Los profetas, los predicadores, la liturgia cuaresmal... todo habla de la conversión, y nadie se convierte.

Conversión significa: ruptura, reparación, reforma.
Decía Clodoveo en su conversión "he de quemar lo que adoraba y he de adorar lo que perseguía".

La conversión es:
- personal: no esperar a que se conviertan los otros
- interior: no de fachada, no de estructuras.


- progresiva: no es un acto repentino y aislado. Eso es su comienzo.

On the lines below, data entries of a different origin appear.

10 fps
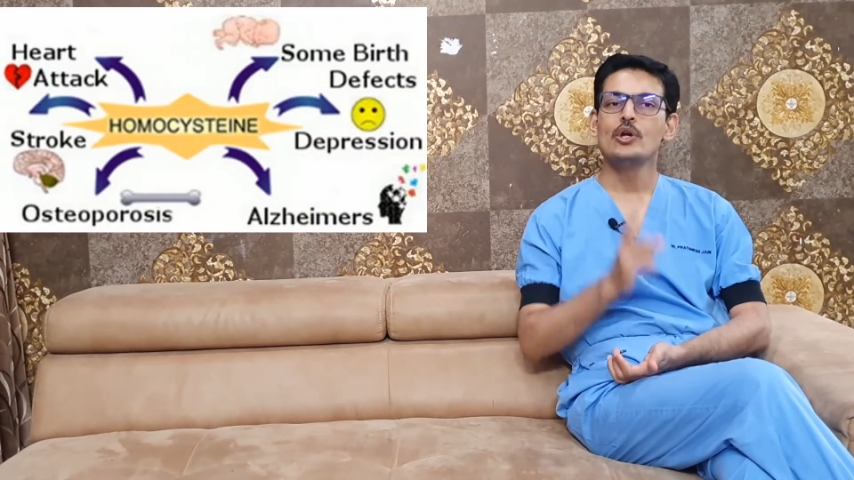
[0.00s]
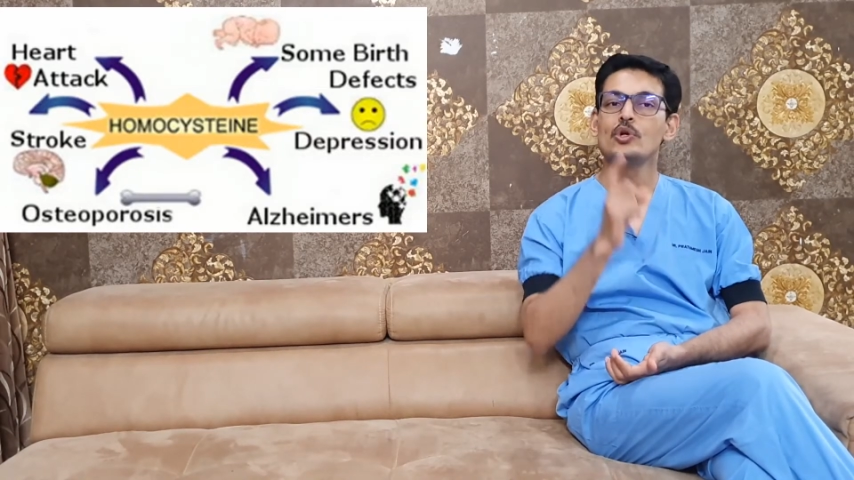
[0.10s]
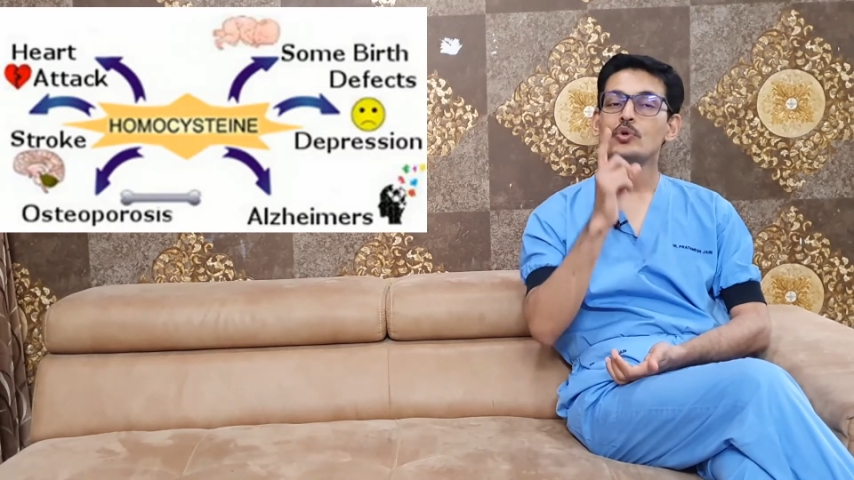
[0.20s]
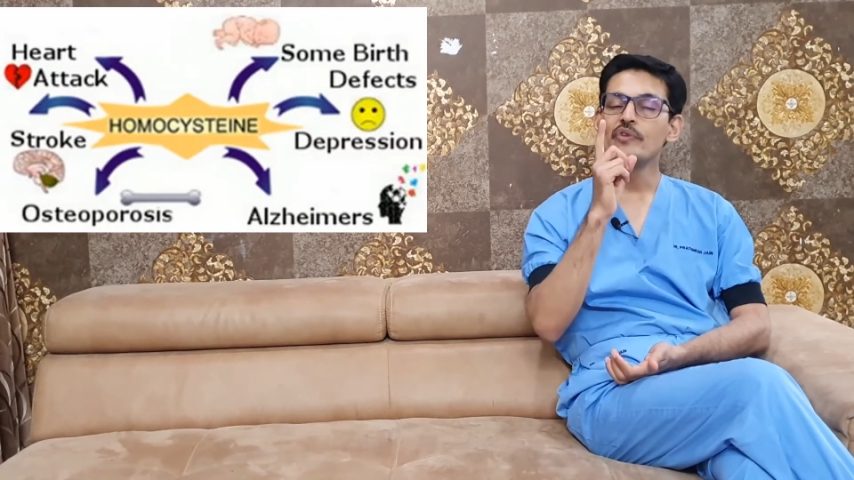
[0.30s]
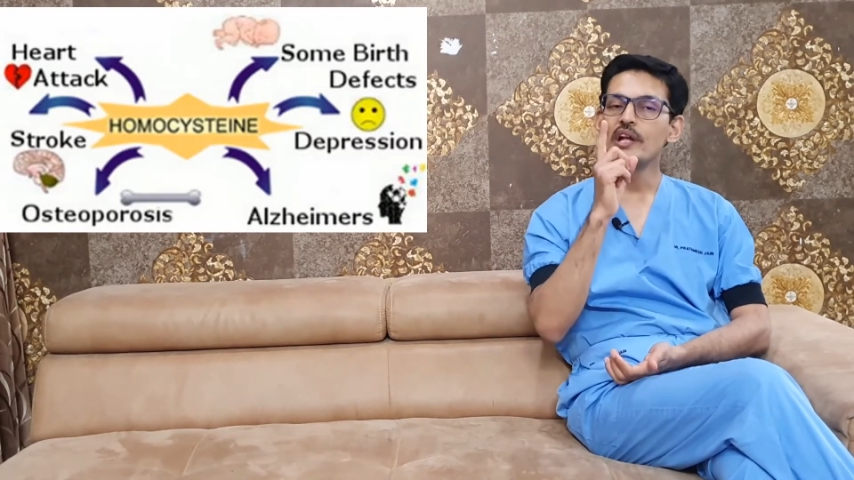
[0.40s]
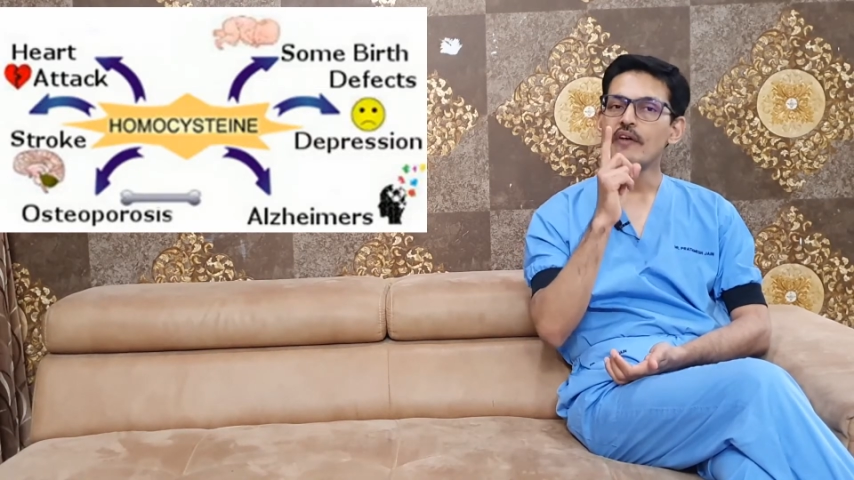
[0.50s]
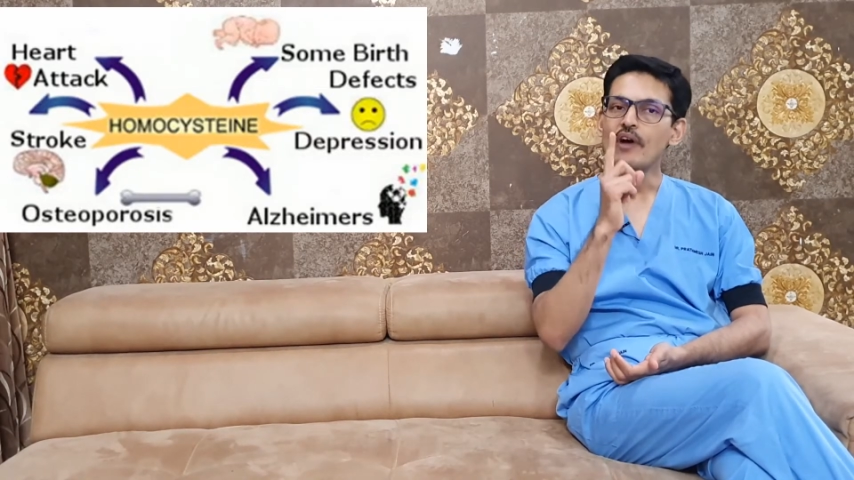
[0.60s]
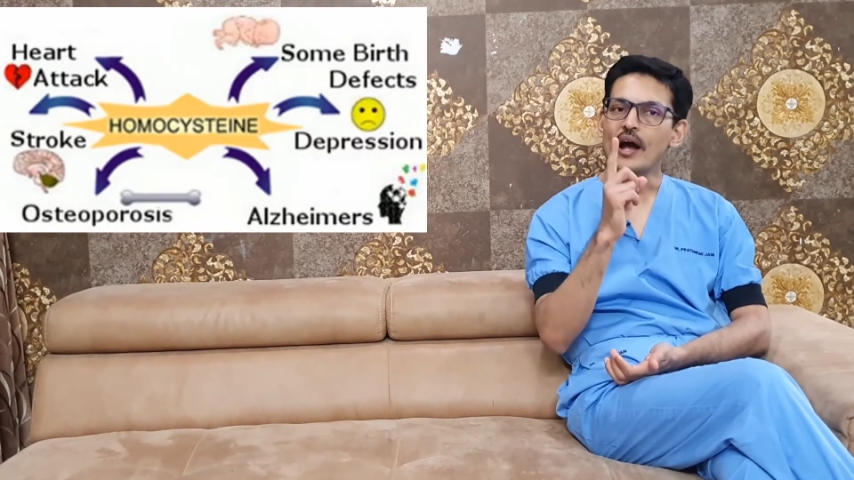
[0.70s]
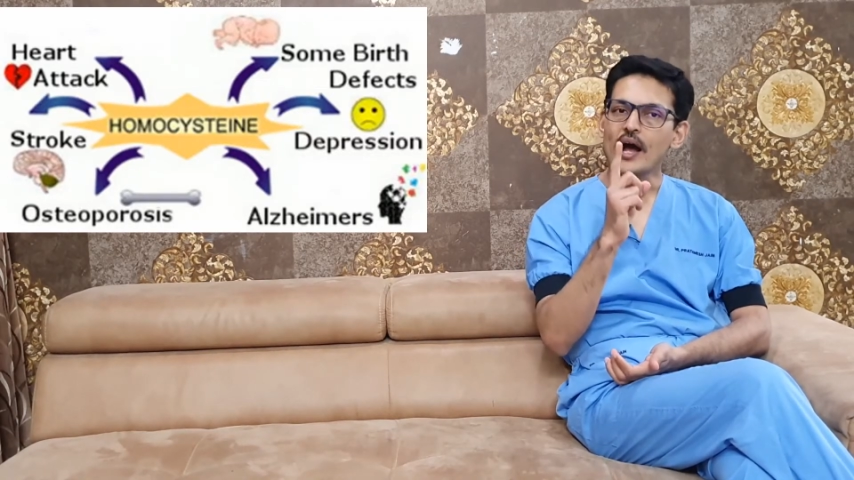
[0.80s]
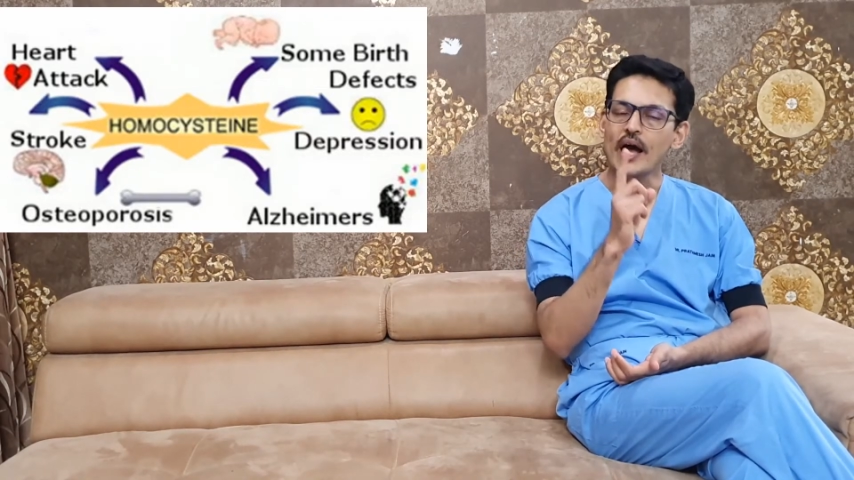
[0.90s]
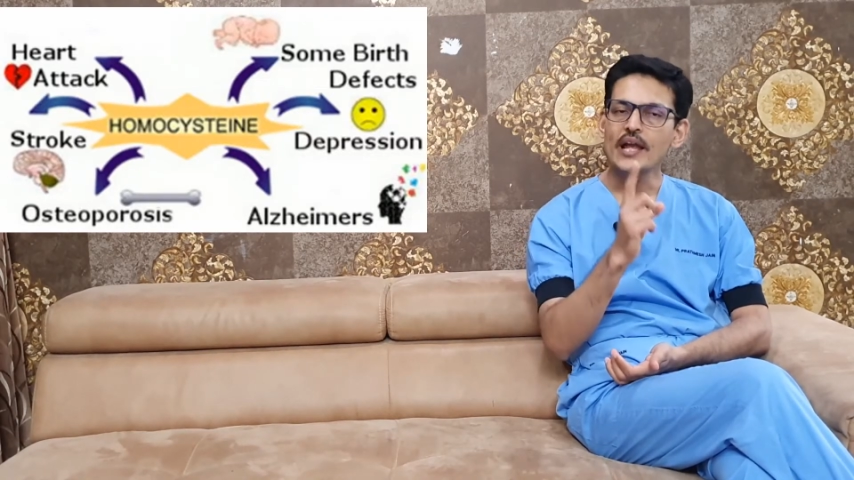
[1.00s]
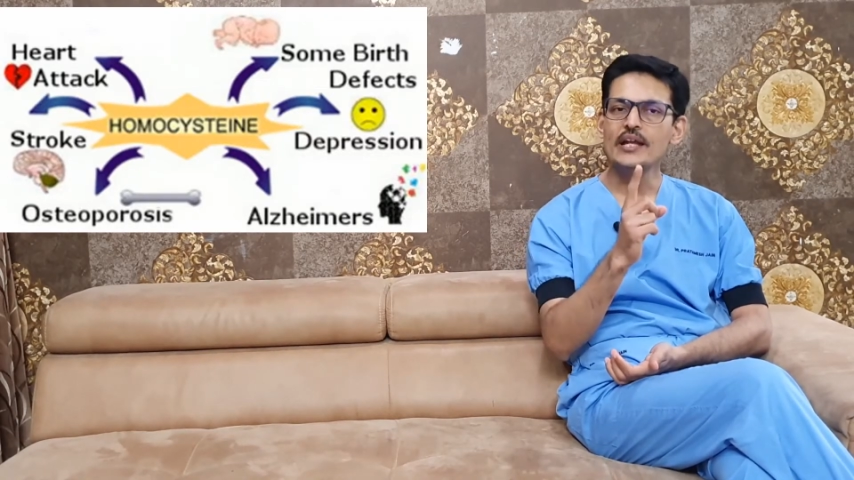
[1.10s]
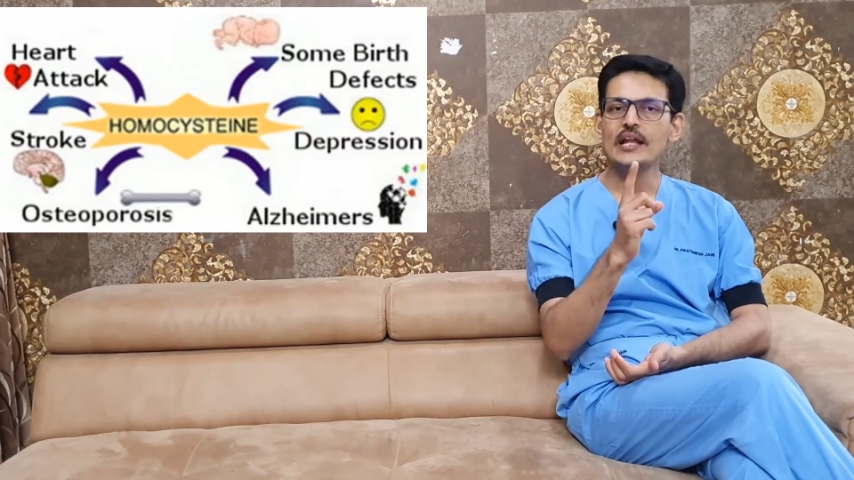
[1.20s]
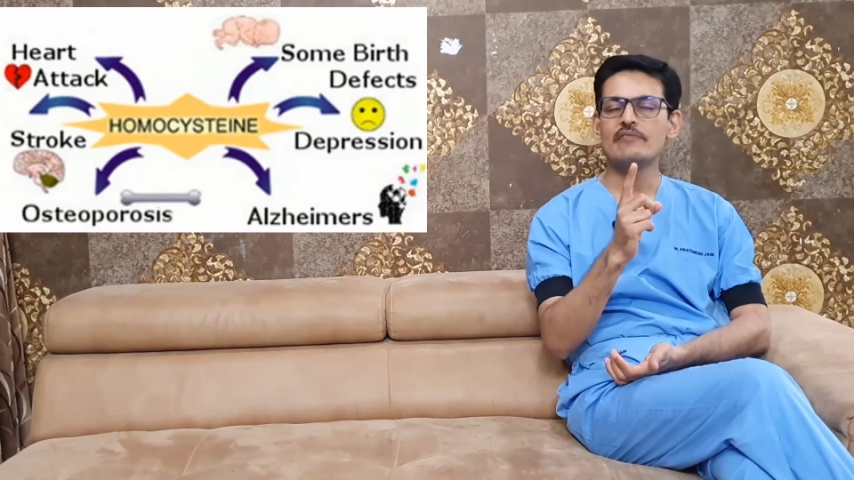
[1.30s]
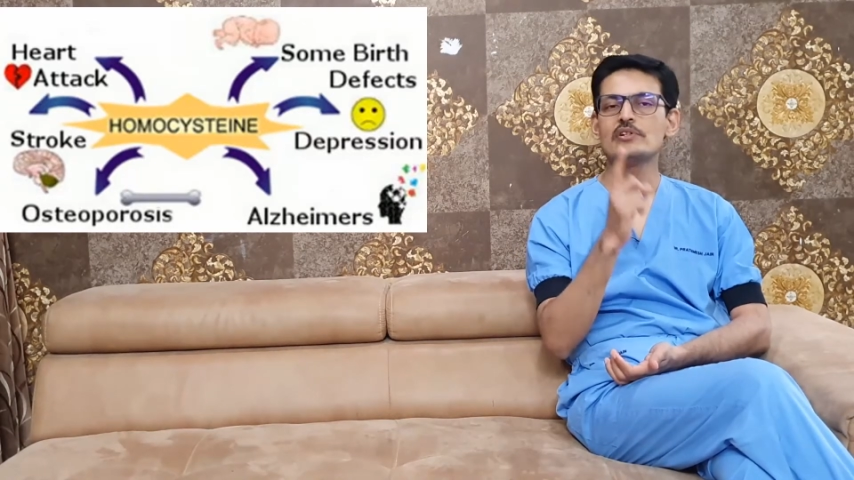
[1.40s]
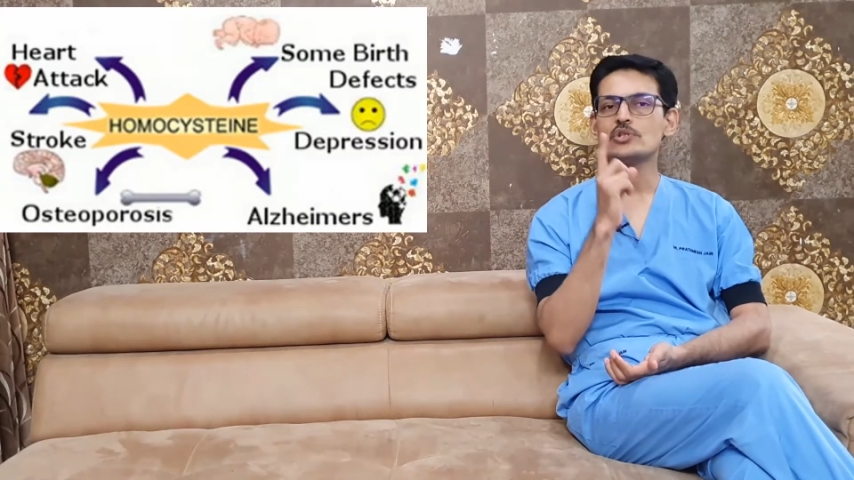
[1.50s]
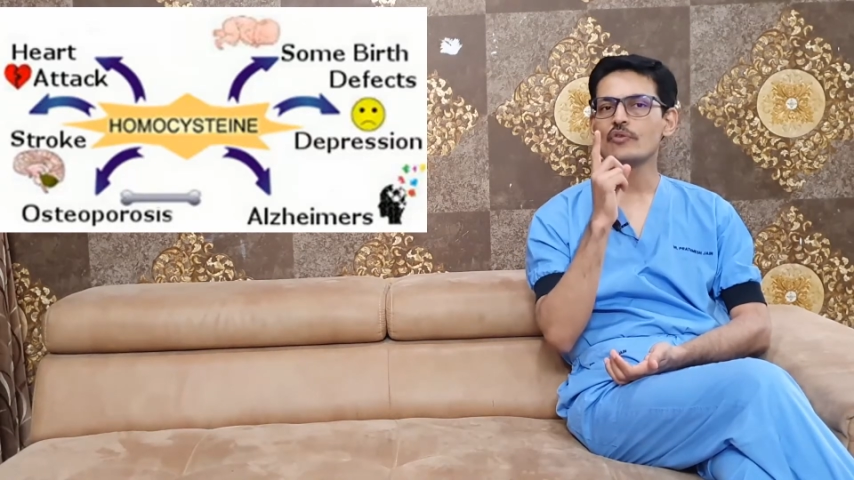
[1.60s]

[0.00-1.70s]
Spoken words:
you will have high levels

Enemigos de la conversión:
- la disipación: "Ego foras, Tu intus" (San Agustín). No ver la TV.
- el orgullo: Situación psicológica de no necesitar la conversión, como los fariseos en tiempo de Jesús.
- la cobardía: "¡Cras, cras!" (mañana), San Agustín, Confesiones.

Conversión de San Pedro

Causas de su caída:
- Se fía de sí mismo.
- Se olvida de la oración. "Velad y orad para que no caigáis en tentación".


- Se pone en peligro.

Su conversión:
- Mirando a Jesús, al pasar de un sótano a otro por los atrios del palacio de Caifás.
- Estalla en lágrimas de vergüenza y se aparta de la ocasión.
- Transforma las lágrimas en lágrimas de amor cuando, después de resucitado Cristo, le pregunta si le ama.

Belleza de la contricción

El P. Faber se pregunta, y llevaba varios años estudiándolo, por qué los convertidos se estacionan, por qué las almas no adelantan, y llegó a la conclusión de que la única causa es porque no cultivan la contricción, el dolor de haber ofendido a Dios, la penitencia incesante.
Como Pedro levantándose cada día y llorando al canto del gallo.
Teresa de Jesús: "La contricción es el pan con que hay que comer todos los guisos de la vida espiritual".